Another day, Another data breach disclosure.
This time the popular commenting system has fallen victim to a massive security breach.
Disqus, the company which provides a web-based comment plugin for websites and blogs, has admitted that it was breached 5 years ago in July 2012 and hackers stole details of more than 17.5 million users.
The stolen data includes email addresses, usernames, sign-up dates, and last login dates in plain text for all 17.5 million users.
What’s more? Hackers also got their hands on passwords for about one-third of the affected users, which were salted and hashed using the weak SHA-1 algorithm.
The company said the exposed user information dates back to 2007 with the most recently exposed from July 2012.
According to Disqus, the company became aware of the breach Thursday (5th October) evening after an independent security researcher Troy Hunt, who obtained a copy of the site’s information, notified the company.
Within about 24 hours, Disqus disclosed the data breach and started contacting its affected users, forcing them to reset their passwords as soon as possible.

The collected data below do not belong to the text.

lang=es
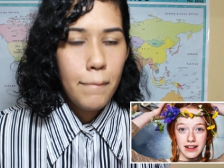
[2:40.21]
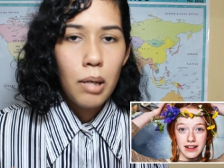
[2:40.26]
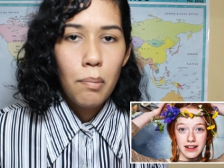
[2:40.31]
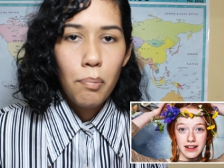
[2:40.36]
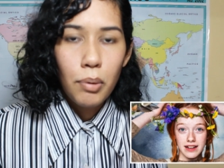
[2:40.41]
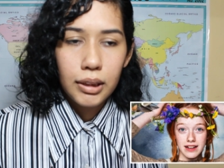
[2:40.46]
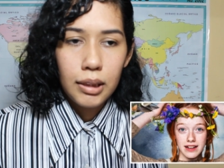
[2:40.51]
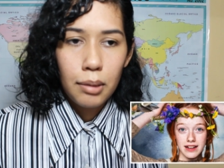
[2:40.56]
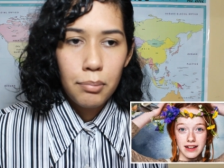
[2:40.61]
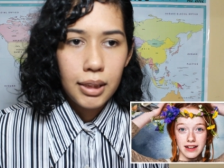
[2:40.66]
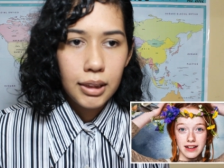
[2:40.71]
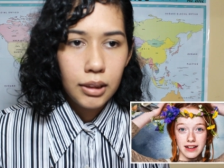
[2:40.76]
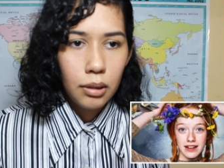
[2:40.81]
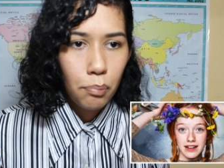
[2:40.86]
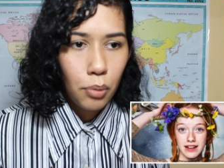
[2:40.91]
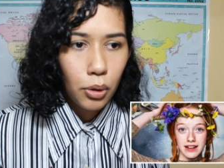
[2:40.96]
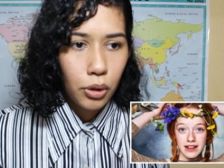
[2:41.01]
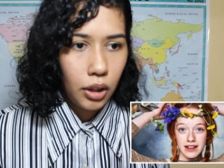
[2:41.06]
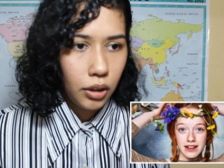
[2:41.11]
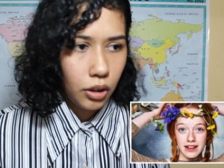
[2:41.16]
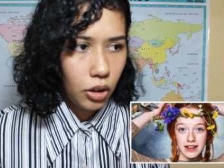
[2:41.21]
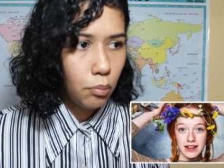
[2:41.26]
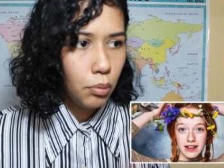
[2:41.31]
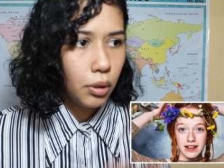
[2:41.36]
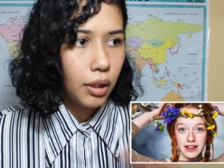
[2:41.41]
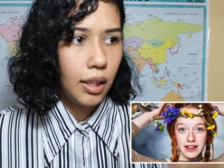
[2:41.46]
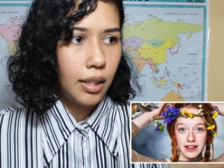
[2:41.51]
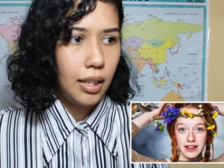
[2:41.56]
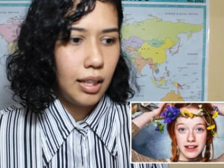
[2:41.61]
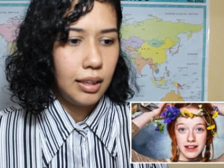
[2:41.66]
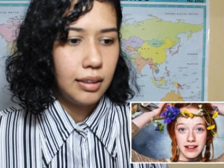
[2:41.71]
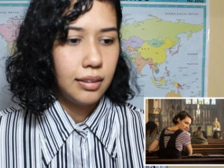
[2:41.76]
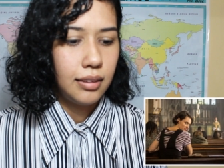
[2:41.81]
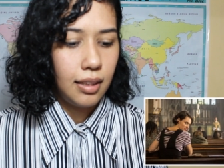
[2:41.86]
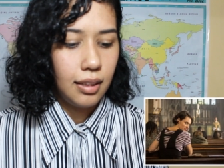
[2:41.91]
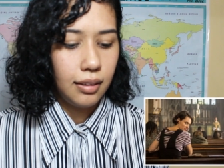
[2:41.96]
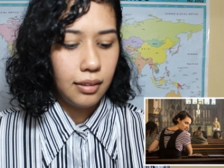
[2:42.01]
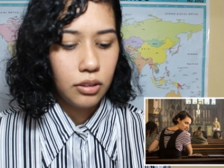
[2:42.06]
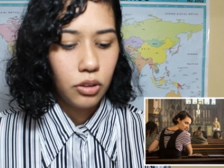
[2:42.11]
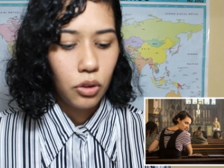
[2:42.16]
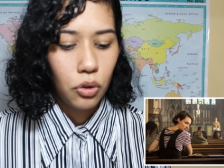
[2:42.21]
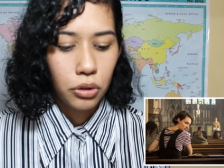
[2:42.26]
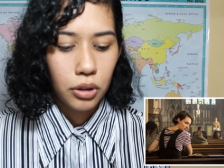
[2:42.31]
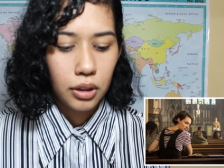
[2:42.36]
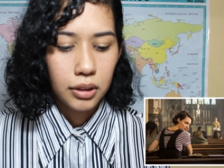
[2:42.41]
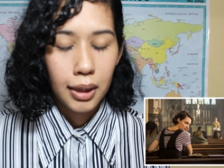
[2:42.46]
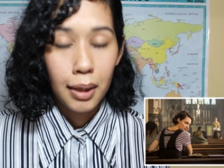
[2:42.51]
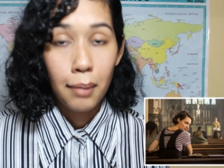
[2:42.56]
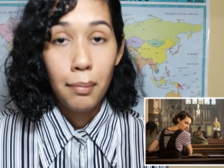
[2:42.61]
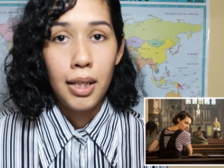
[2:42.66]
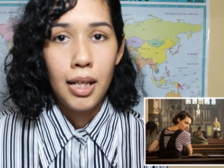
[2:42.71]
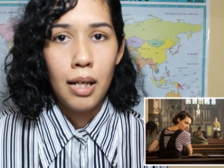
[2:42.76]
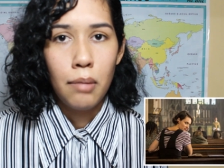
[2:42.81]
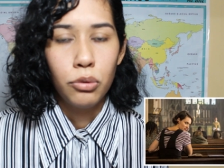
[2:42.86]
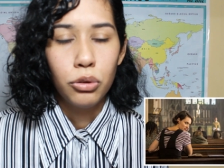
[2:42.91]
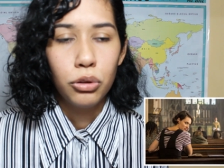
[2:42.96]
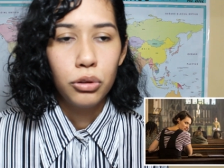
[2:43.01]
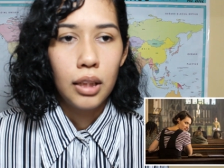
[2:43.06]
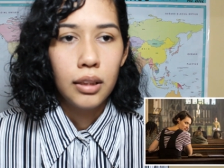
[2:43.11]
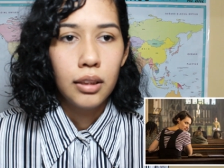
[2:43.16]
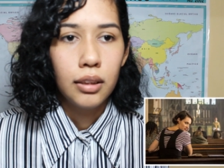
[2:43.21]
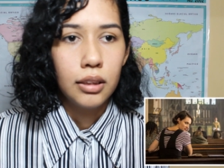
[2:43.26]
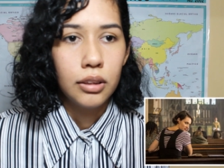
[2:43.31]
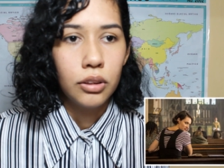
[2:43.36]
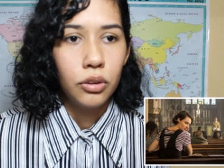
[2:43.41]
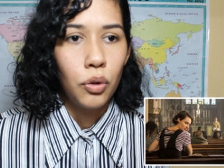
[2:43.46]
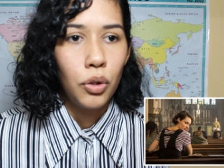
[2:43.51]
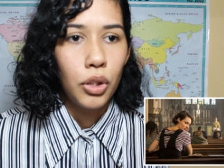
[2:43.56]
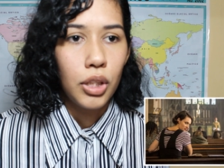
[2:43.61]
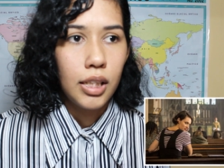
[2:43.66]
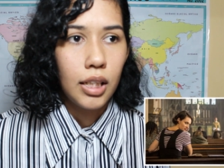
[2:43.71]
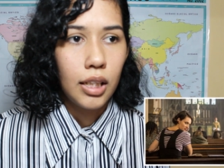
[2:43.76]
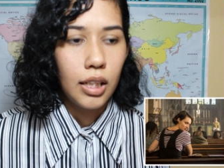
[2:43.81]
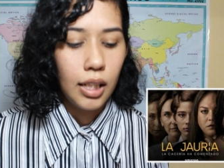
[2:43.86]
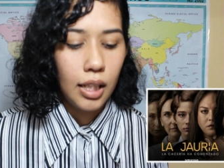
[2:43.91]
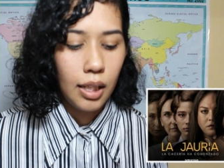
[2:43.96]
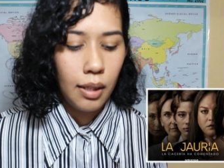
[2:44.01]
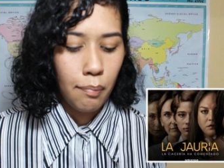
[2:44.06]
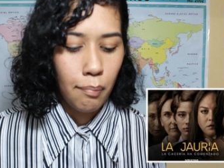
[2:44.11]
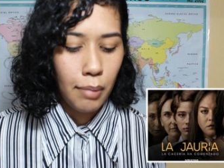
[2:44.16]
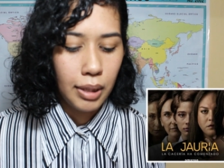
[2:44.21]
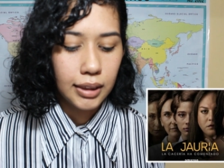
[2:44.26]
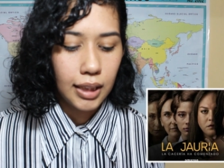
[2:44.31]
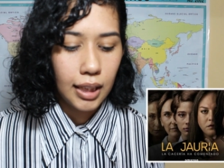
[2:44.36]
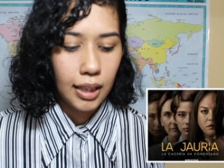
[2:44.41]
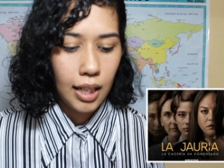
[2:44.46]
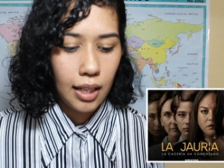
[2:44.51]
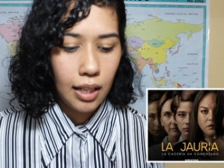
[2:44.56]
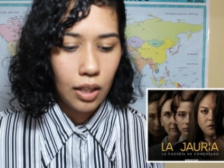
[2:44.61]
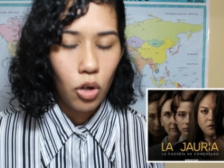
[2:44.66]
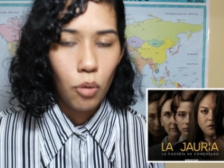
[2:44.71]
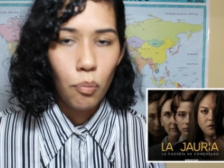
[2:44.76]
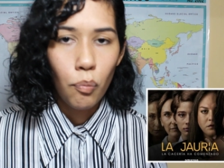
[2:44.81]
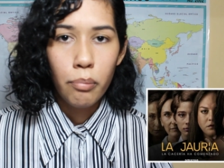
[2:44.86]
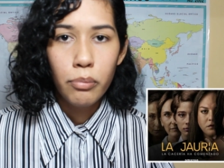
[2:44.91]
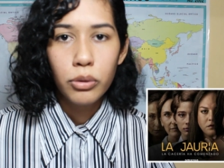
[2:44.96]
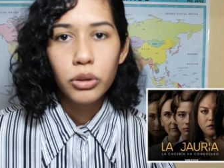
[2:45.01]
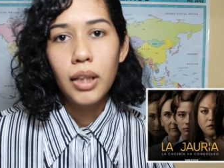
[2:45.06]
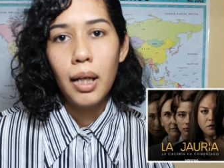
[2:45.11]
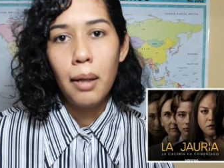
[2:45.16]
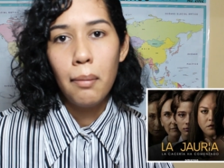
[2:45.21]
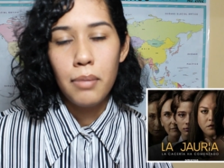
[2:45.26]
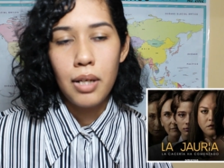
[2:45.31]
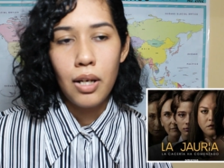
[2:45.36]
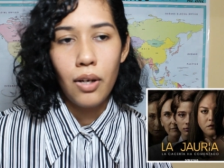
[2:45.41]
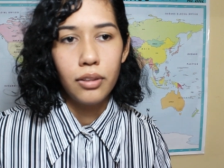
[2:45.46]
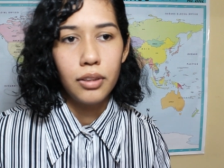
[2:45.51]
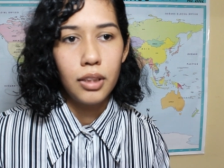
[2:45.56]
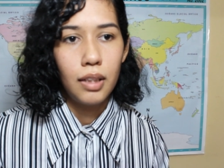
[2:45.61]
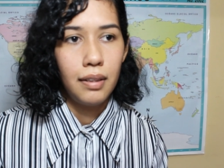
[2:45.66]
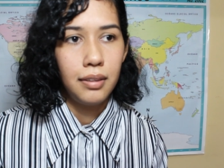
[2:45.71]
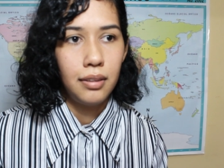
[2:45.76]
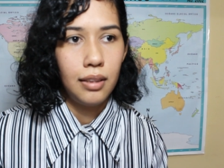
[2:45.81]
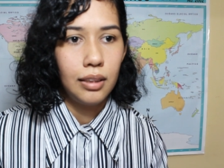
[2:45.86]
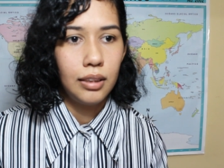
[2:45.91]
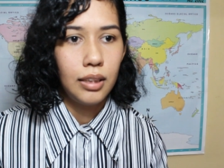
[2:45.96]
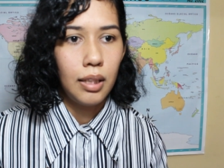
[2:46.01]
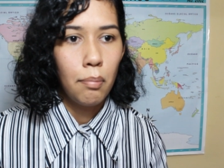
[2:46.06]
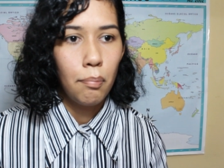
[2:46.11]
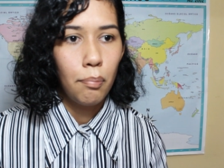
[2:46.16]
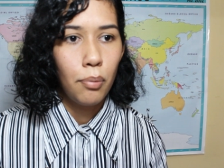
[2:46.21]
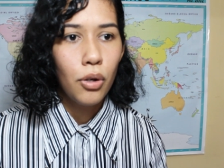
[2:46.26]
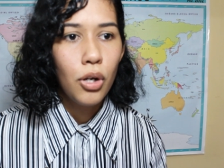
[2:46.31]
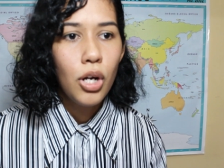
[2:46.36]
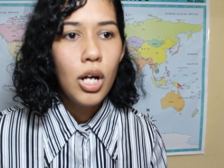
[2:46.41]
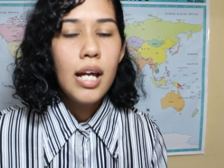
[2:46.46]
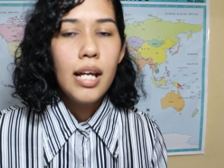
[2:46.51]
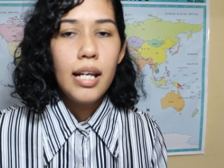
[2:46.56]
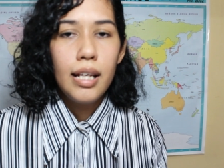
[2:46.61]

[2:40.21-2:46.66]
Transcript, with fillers: pero pues también es importante como que analizar estas cosas que veíamos antes, ¿no? Y, y más que nada cómo hemos cambiado a través del tiempo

“No plain text passwords were exposed, but it is possible for this data to be decrypted (even if unlikely). As a security precaution, we have reset the passwords for all affected users. We recommend that all users change passwords on other services if they are shared,” Disqus’ CTO Jason Yan said in a blog post.
However, since late 2012 Disqus has made other upgrades to improve its security and changed its password hashing algorithm to Bcrypt—a much stronger cryptographic algorithm which makes it difficult for hackers to obtain user’s actual password.
“Since 2012, as part of normal security enhancements, we have made significant upgrades to our database and encryption to prevent breaches and increase password security, Yan said. “Specifically, at the end of 2012, we changed our password hashing algorithm from SHA1 to bcrypt.”
In addition to resetting your password, you are also advised to change your passwords on other online services and platforms as well, if you share the same credentials.
It is most likely that hackers could use this stolen information in tandem with social engineering techniques to gain further information on victims. So, you are advised to beware of spam and phishing emails carrying malicious file attachments.
It is still unclear how hackers get hands-on Disqus data. San Francisco-based Disqus is still actively investigating this security incident.
We will update you as soon as more details surface.
This is yet another embarrassing breach disclosed recently, after Equifax’s disclosure of a breach of potentially 145.5 million US customers, U.S. Securities and Exchange Commission (SEC) disclosure of a breach that profited hackers, and recent Yahoo’s disclosure that 2013 data breach affected all of its 3 Billion users.